The neuromorphic hardware experiences an increase in energy consumed due to the increasing size of the machine being used (number. It has been shown that descending projections can provide useful feedback modulation to the incoming sound representation, 'tuning' the representations of learned salient stimuli [252] and producing stimulus-specific adaptation in sensory neurons [153].

Figure 5.12. An uncoiled cochlea (right) with parallel auditory nerve fibres innervating single IHCs along the cochlea

Basal Ganglia Circuit Abstraction

Model results on SpineML show qualitative similarities with those on SpiNNaker in terms of base firing rates of the single-channel BG model cell populations. Implementation of the three-channel model on SpineML, which follows exactly the same implementation procedures as onSpiNNaker, demonstrates action selection through a larger input and is shown in Figure 5.18(b).

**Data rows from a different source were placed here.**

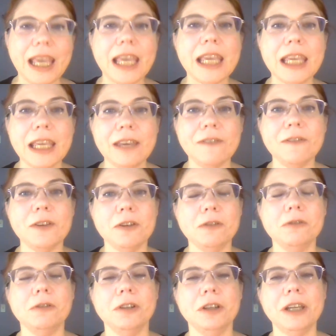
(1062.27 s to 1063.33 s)
If
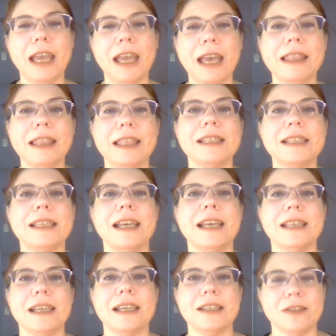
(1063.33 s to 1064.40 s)
you look at this as
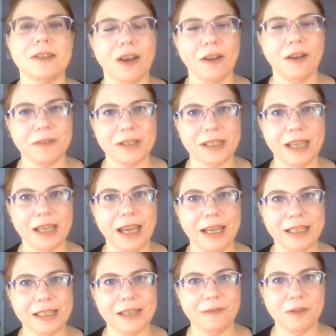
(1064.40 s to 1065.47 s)
a soft
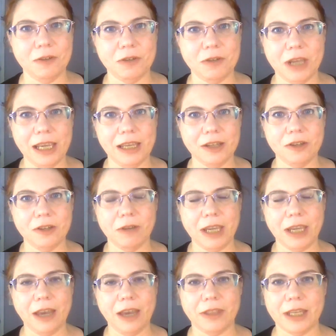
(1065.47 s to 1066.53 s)
science, if you take into
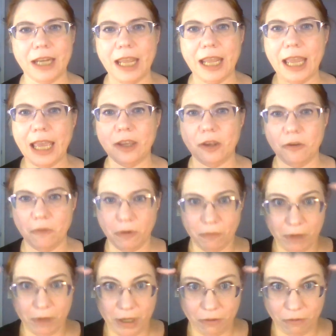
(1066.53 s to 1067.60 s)
account that, hey, you are
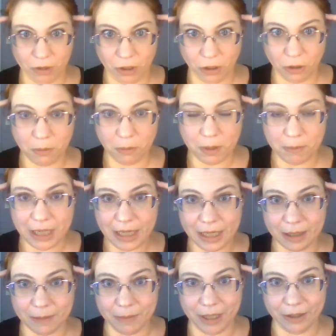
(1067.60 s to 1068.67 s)
working through a human
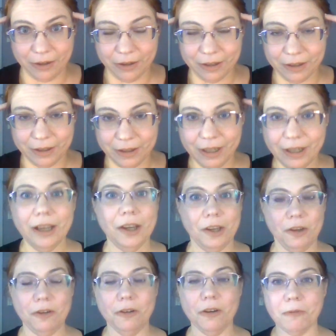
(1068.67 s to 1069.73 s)
medium here,
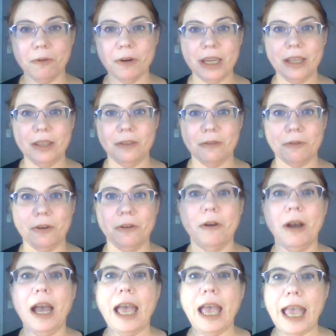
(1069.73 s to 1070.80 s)
you are working through
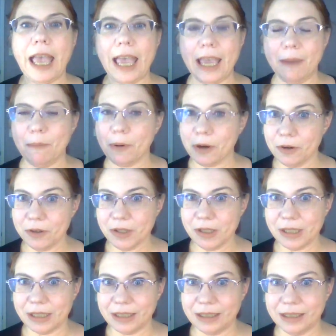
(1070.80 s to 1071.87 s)
a
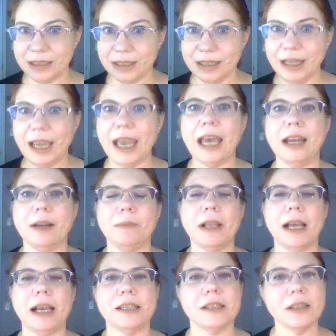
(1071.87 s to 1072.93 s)
person, and
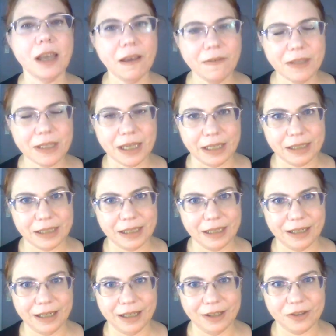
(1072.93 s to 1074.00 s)
apply soft science
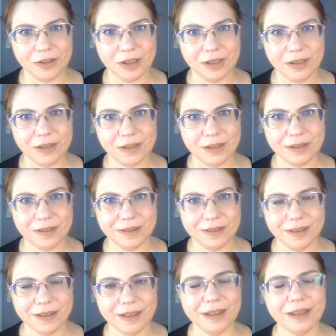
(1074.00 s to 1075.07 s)
technologies,
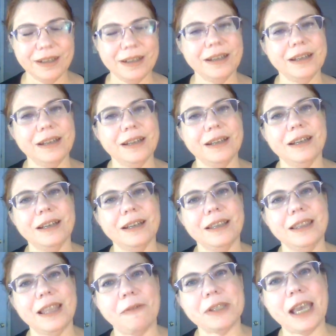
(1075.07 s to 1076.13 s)

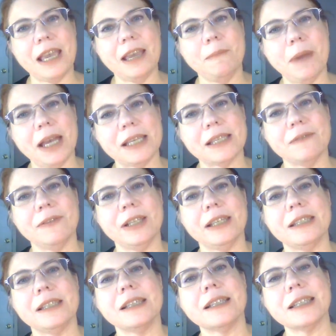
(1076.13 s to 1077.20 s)
that was a massively
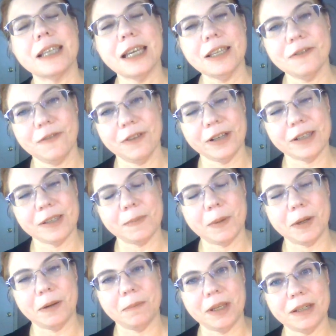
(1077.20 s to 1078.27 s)
successful
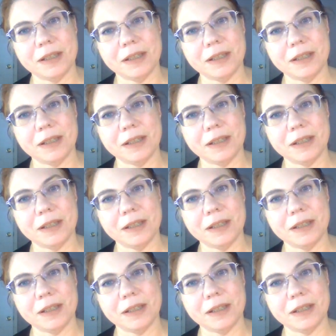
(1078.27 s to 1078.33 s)
experiment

Figure 5.17. Single-channel action selection architecture.

Constraint Satisfaction

Defining the Problem
Results
Graph Colouring
Latin Squares
Ising Spin Systems

The classification is considered successful if the number of output events of the correct category is the maximum. In these experiments, we kept the elimination of the zero core elements in the C1 layer.

Figure 5.20. (a) Solution to the map colouring problem of the world with 4 colours and of Australia and Canada with 3 colours (insets)

From Activations to Spikes 160

Symbol Card Recognition System with Spiking ConvNets

Spiking ConvNet on SpiNNaker
Results

Another feature of the ConvNet is that most of the neuron parameters (such as neuron voltage thresholds, voltage reset levels, leakage rates and refractory times) are shared by all the neurons in the same population. In Figure 6.4(b) we have plotted the total number of output events generated at the output of the SpiNNaker classifier as a function of the input stimulus delay factor.

Figure 6.1. Generic ConvNet architecture.

Handwritten Digit Recognition with Spiking DBNs

Results

Figure 6.8 demonstrates the effect of reduced bit precision on the trained weights of spikingDBNof O'Connor et al.[183]. The receptive fields of the first 6 neurons (rows) in the first hidden layer of the DBN with the two hidden layers.